Durch den Einsatz automatisch fliegender Drohnen soll in naher Zukunft am Geierswalder See in Brandenburg und dem Partwitzer See in Sachsen die Sicherheit von Badegästen und Wassersportlern erhöht werden. Das Projekt wird vom Bundesministerium für Digitales und Verkehr mit 2,04 Millionen Euro gefördert, wie die Björn Steiger Stiftung als Projektkoordinatorin am Mittwoch mitteilte. Mit Rettungsdrohnen könnten Menschen in Not meist besser geortet werden als durch Boote oder Rettungsschwimmer, hieß es. Zudem könnten sie auch unbewachte Gewässer absuchen.
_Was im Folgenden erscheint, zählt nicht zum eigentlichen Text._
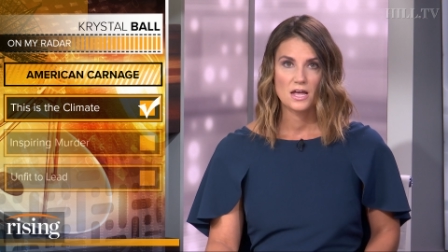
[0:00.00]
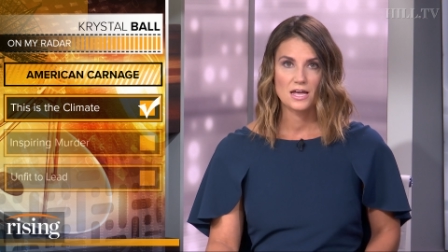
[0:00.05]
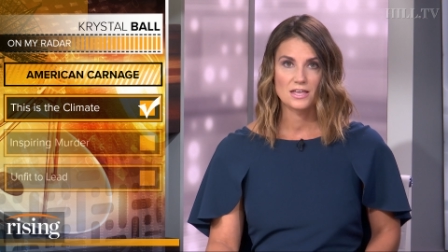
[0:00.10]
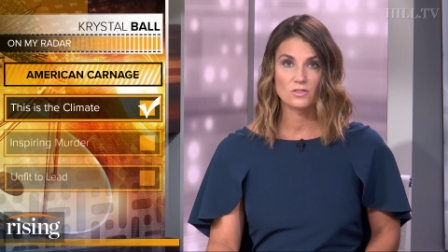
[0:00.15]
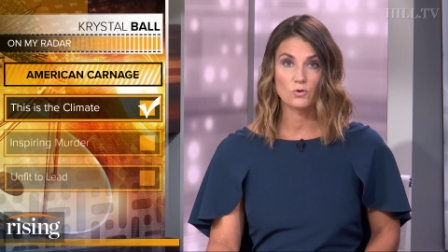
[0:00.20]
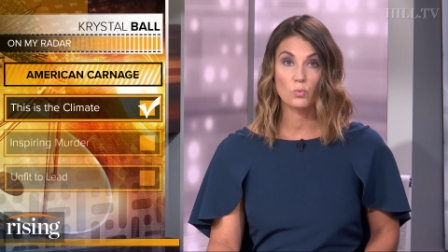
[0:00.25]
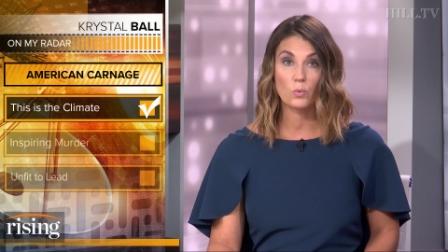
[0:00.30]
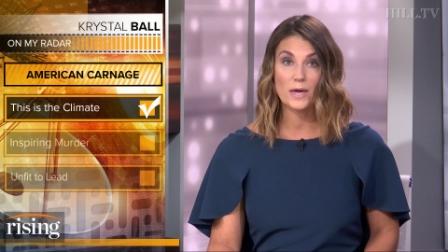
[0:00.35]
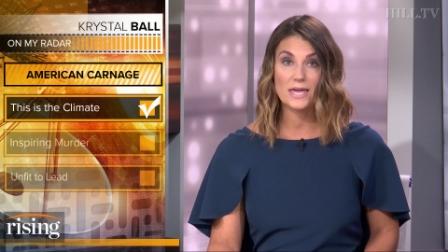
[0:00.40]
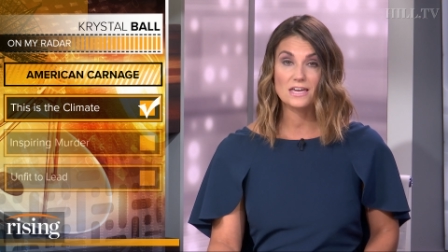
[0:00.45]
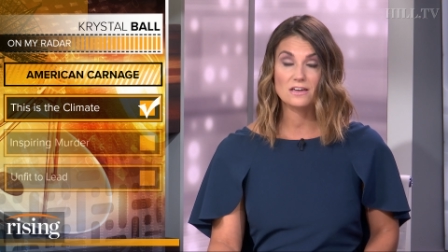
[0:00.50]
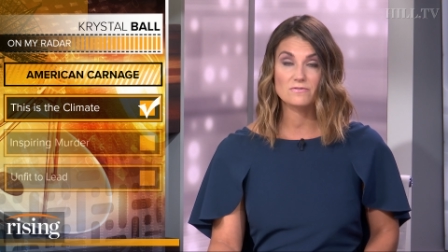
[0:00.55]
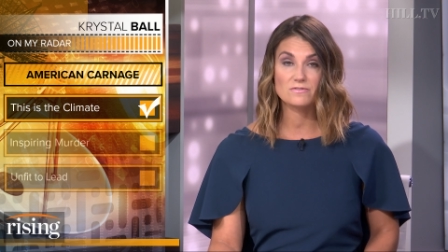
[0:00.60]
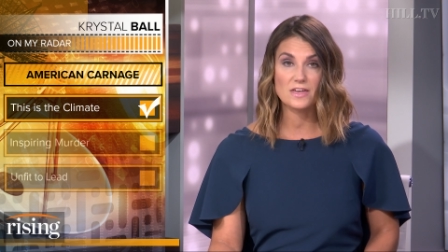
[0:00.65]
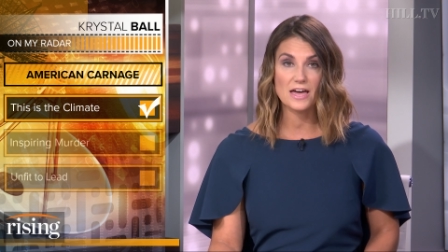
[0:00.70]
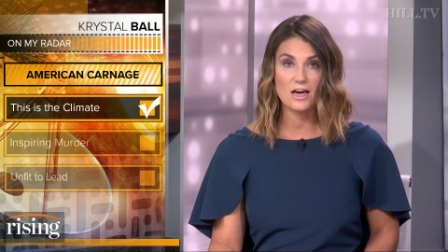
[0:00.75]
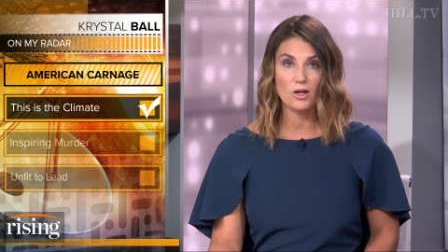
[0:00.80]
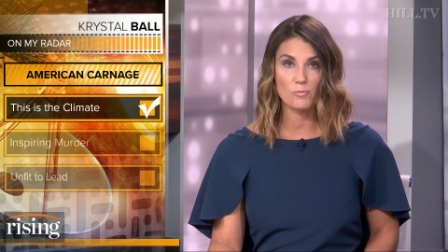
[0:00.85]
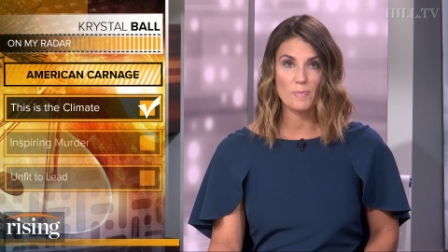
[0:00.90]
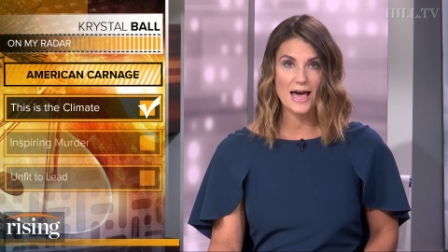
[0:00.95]
In the wake of
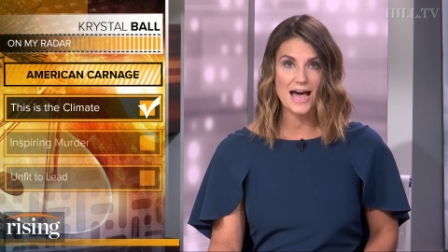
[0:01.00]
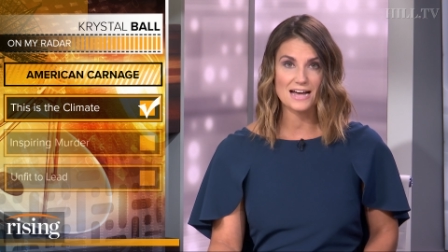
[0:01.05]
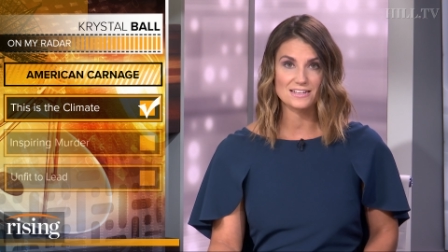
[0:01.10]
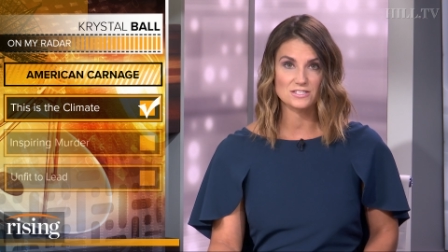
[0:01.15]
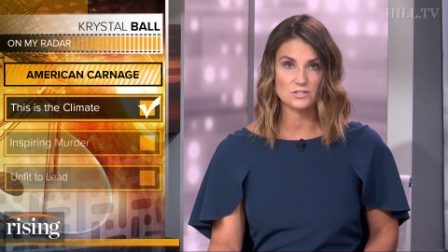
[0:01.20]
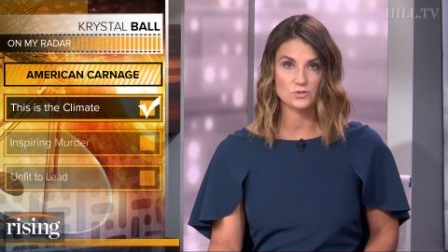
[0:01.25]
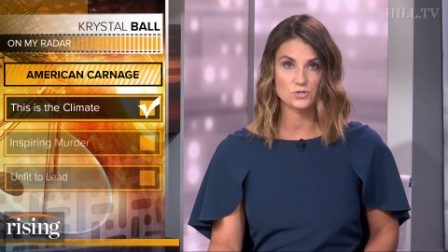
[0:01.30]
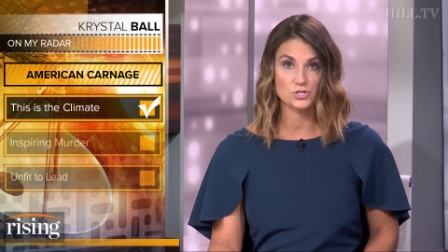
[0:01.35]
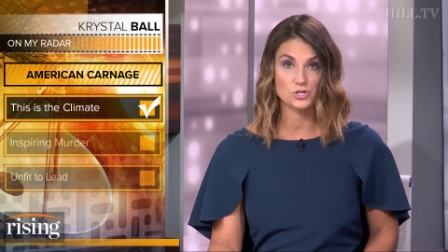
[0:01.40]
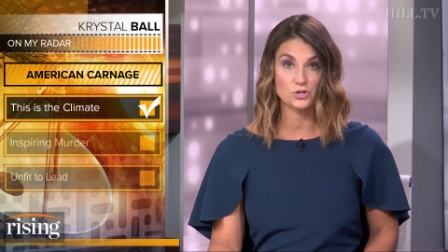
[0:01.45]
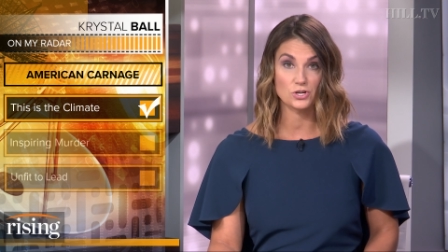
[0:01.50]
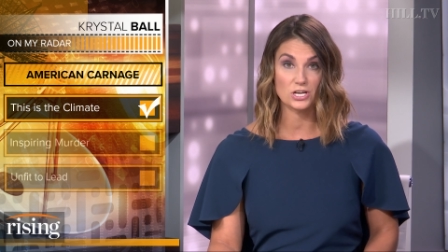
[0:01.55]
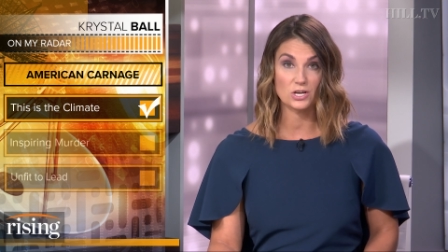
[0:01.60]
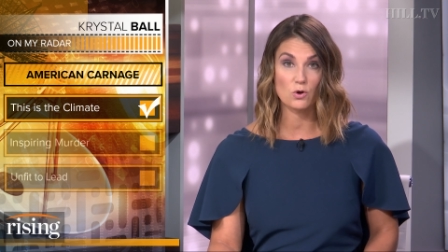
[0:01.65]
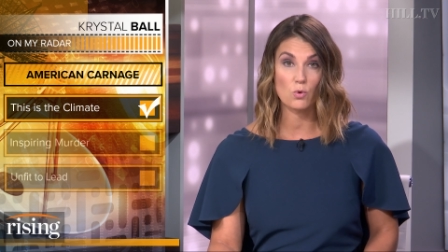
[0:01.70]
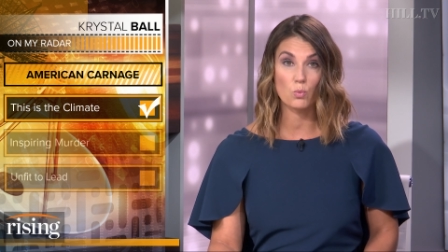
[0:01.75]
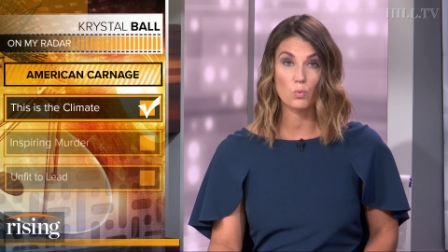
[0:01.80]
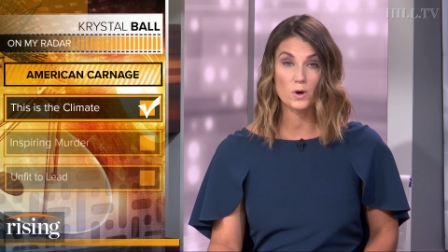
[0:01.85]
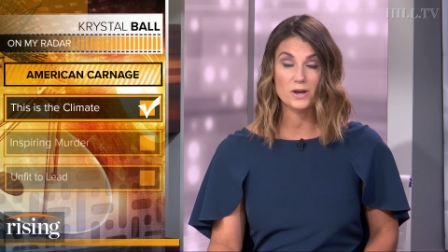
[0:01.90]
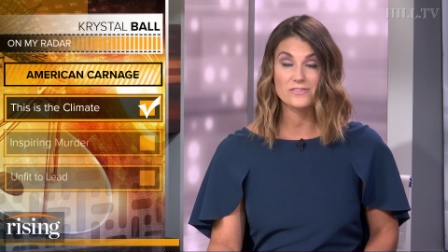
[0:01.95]
the El Paso
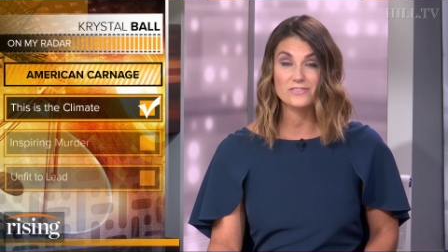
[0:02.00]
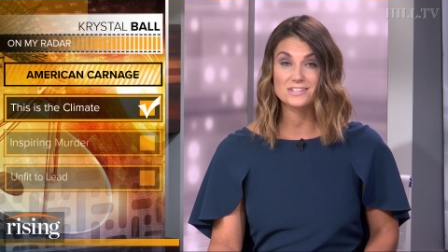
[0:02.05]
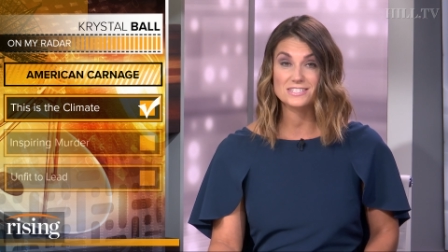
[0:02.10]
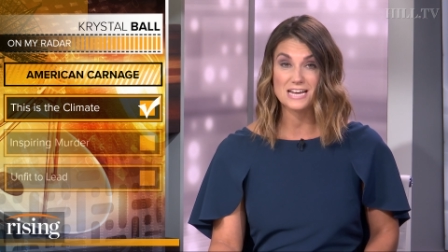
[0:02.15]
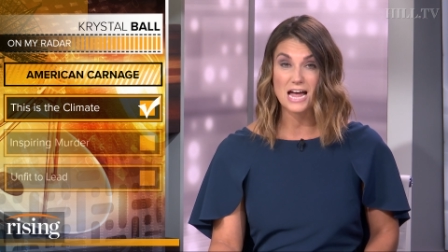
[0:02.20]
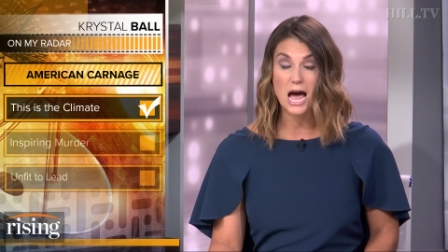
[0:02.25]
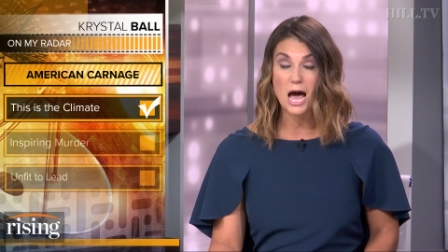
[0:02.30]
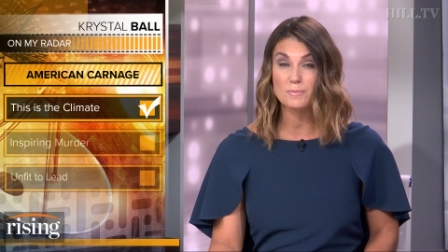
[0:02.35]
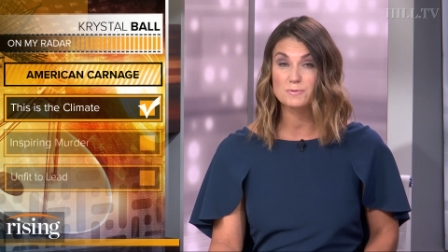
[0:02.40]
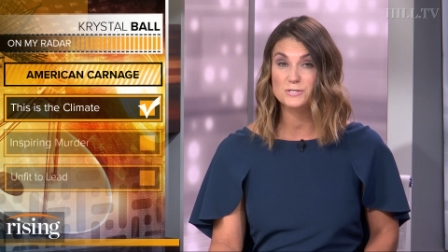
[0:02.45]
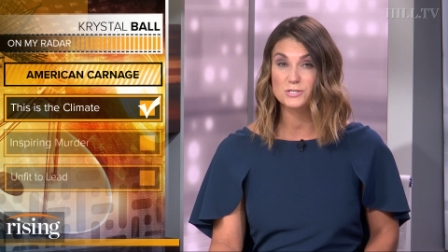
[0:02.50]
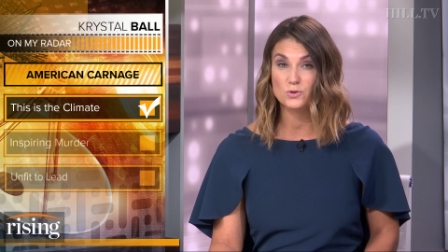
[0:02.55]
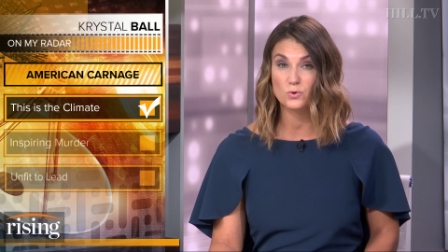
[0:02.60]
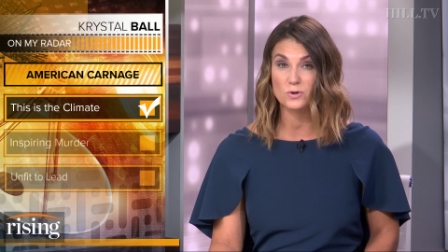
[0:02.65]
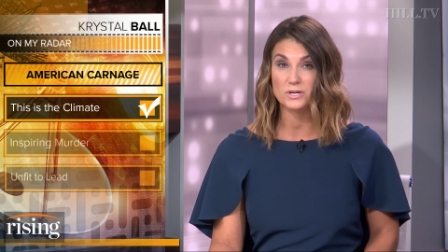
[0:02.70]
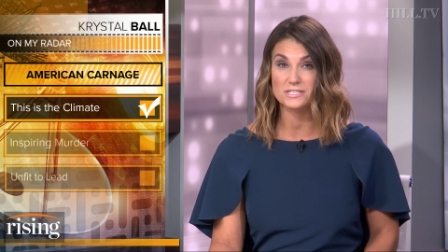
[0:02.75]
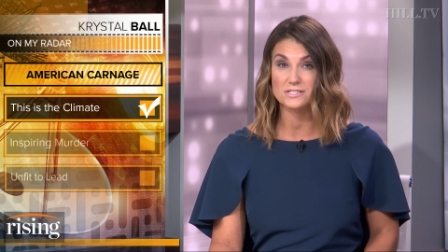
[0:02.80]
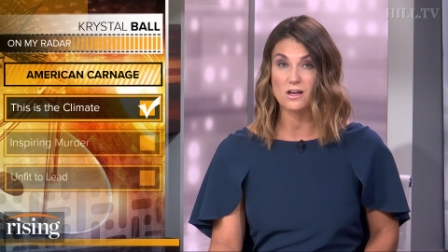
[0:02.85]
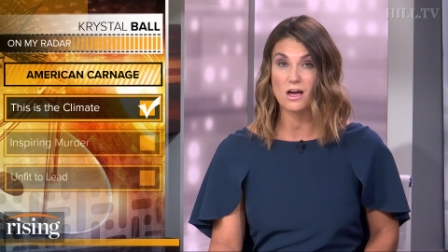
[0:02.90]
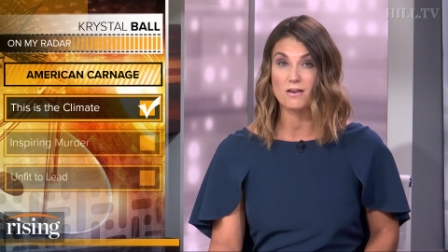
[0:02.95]
shooting, one of the top
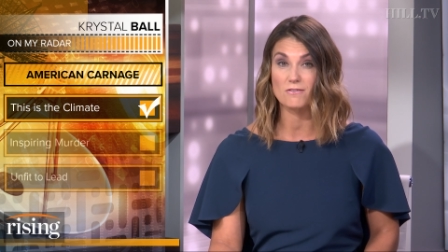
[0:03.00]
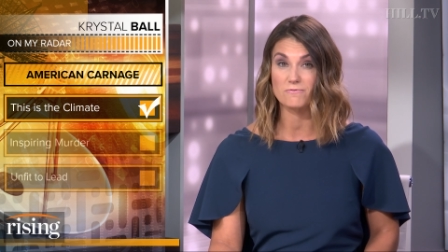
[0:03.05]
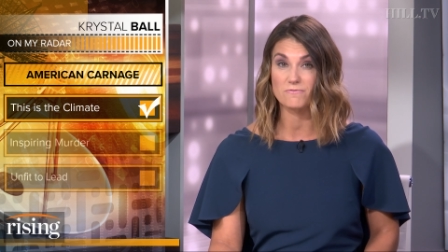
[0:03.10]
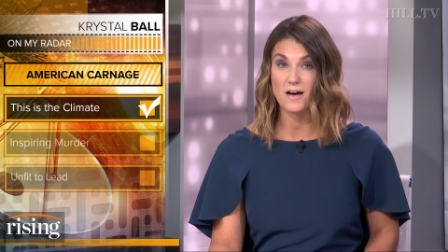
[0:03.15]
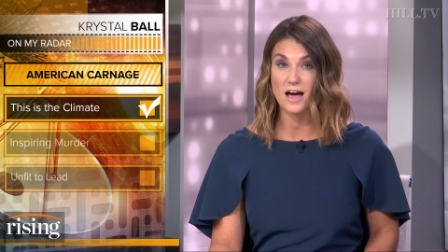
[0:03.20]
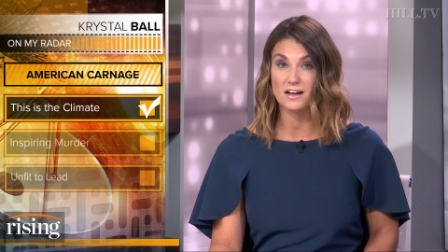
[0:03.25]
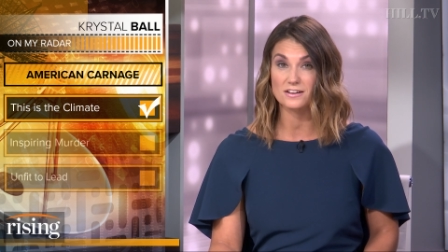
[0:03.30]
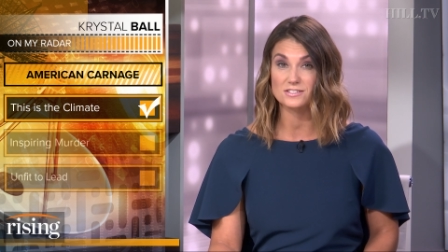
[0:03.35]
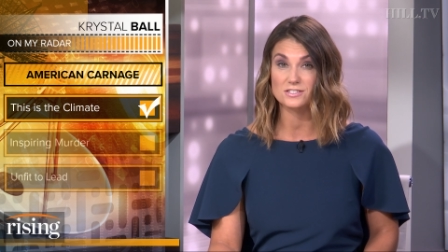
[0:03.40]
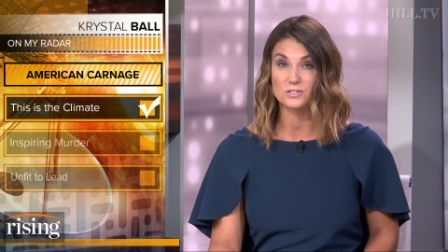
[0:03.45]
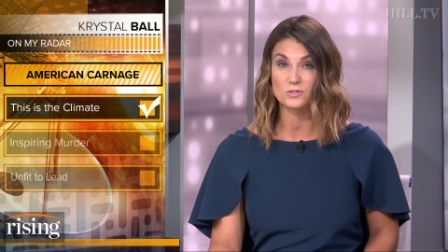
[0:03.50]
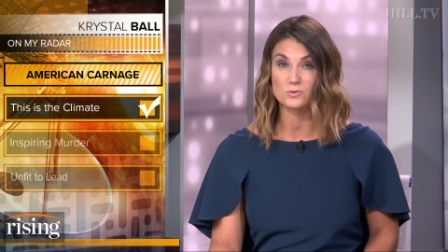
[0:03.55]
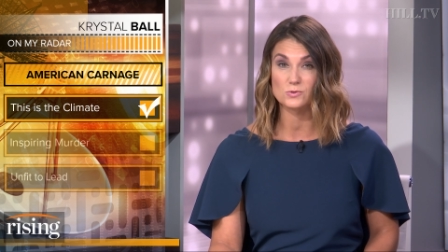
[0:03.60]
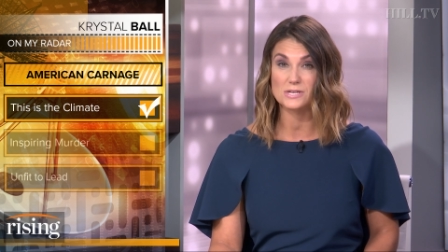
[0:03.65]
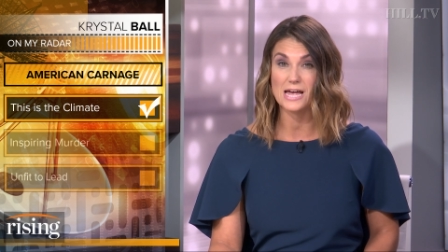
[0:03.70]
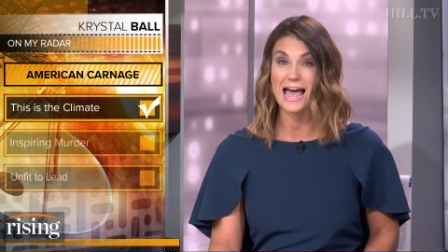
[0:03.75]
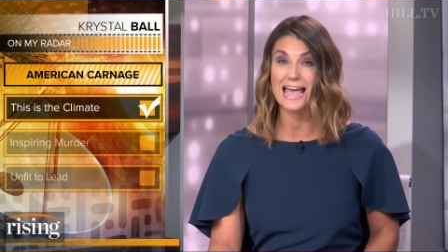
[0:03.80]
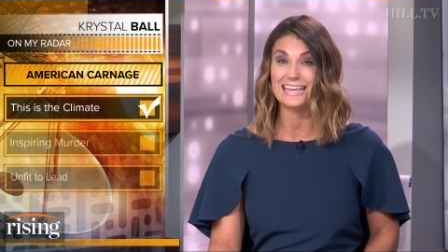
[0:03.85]
stories on Fox News,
Die automatisch agierenden Fluggeräte können den Angaben nach die Standortdaten von Verunglückten erfassen und in Echtzeit an die Einsatzstellen weiterleiten. Sie können dadurch Rettungskräfte schneller zu dem Betroffenen navigieren. Zudem kann dessen Überlebenschance durch den zielgenauen Abwurf von Hilfsmitteln wie selbstauslösende Schwimmkörper bis zum Eintreffen der Rettungskräfte verlängert werden.
Zu weiteren Vorteilen der Geräte zählt, dass sie in der Beschaffung weitaus günstiger als Hubschrauber sind und eine schnellere Reaktionszeit bei gleichzeitig geringeren Einsatzkosten und reduziertem Personalbedarf gewährleisten. Wegen ihrer niedrigen Flughöhe können sie auch bei schlechten Sichtverhältnissen eingesetzt werden. Die Wasserrettung mittels Drohnenunterstützung werde somit ein wertvoller und zugleich auch ergänzender Bestandteil der Rettungskette.